Rationale
Many, though not necessarily all, MLIR target platforms support some form of the printf()
call in order to print values that occur within programs at runtime.
The ability to call printf()
is generally helpful for debugging.
For many platforms (such as x86 and other similar CPU targets) the process of calling printf()
is a matter of calling the appropriate library function in the C standard library, which’ll be linked against the code generated via MLIR. However, not all platforms use this mechanism.
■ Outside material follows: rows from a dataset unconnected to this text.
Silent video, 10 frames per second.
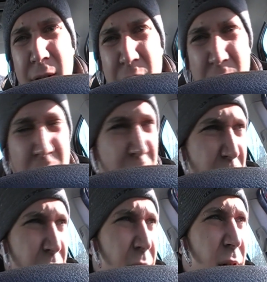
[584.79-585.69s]
they
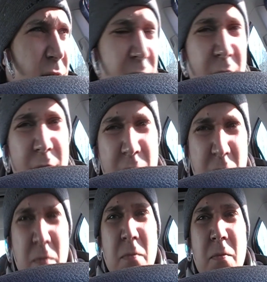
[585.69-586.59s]
live like
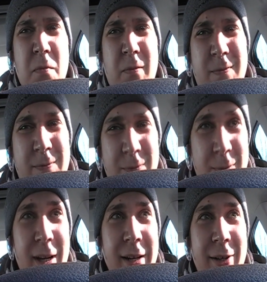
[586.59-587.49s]

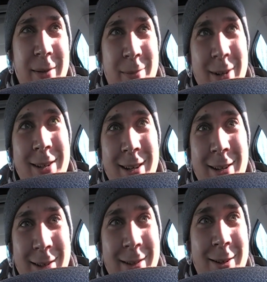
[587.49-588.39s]
kings and princes.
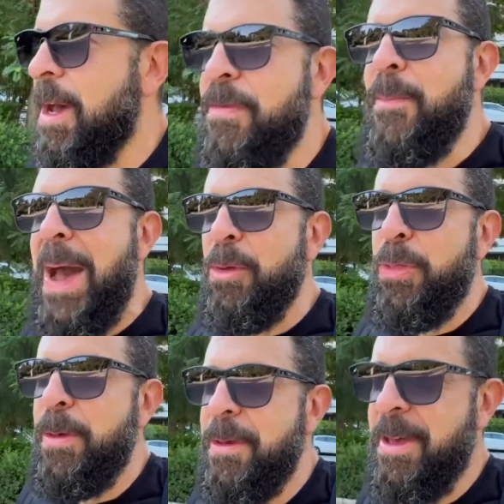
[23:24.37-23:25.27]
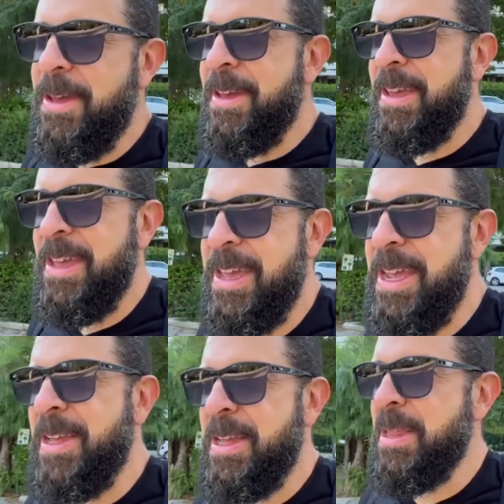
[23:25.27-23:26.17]
mouth.
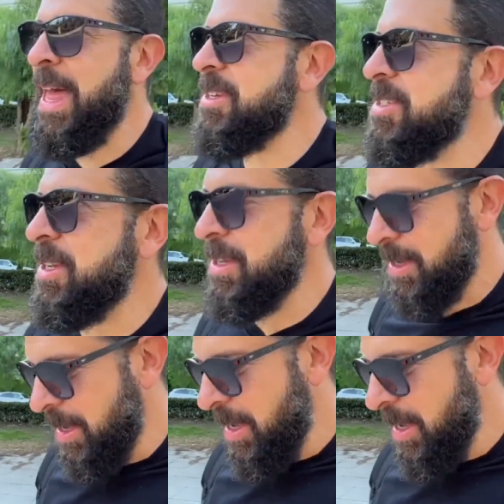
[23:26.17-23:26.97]
he likes to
For example, AMD GPUs running code to HIP use calls to a library of functions such as __ockl_printf_begin()
and __ockl_printf_append_args()
to print values that reside on GPUs, and Clang lowers calls to printf() to these functions before passing GPU kernels to LLVM.
Since the process for calling printf
can vary between targets, but the operation itself is target-independent, I propose we add an op to MLIR that represents printf
, which can be lowered to whichever sequence of operations or function calls is needed to print things out.
The operation
def Somewhere_PrintfOp : Somewhere_Op<"printf", [MemoryEffects<[MemWrite]>]>,
Arguments<(ins StrAttr:$format,
Variadic<AnyTypeOf<[AnyInteger, Index, AnyFloat]>>:$args)> {
let summary = "Calls printf() to print runtime values in generated code";
let description = [{
`somewhere.printf` takes a literal format string `format` and an arbitrary number of scalar arguments that should be printed.
The format string is a C-style printf string, subject to any restrictions
imposed by one's target platform.
}];
let assemblyFormat = [{
attr-dict ($args^ `:` type($args))?
}];
}
This operation has the restrictions that
- It only takes scalars, as it’s unclear how to handle the printing of something like a
vector
ormemref
- The format string is a constant, as MLIR doesn’t have a string type at runtime
Existing work
⚙ D110448 [MLIR][GPU] Define gpu.printf op and its lowerings defines the printf
op under the GPU dialect and adds lowering to the printf() function (which are listed as the “OpenCL” lowering, though it’d apply to most CPUs as well) and to the sequences of function calls needed for the AMD HIP API.
Open questions
- What dialect should this op reside in?
(I’m personally thinking std
might be the right spot, but adding things to std
is dispreferred)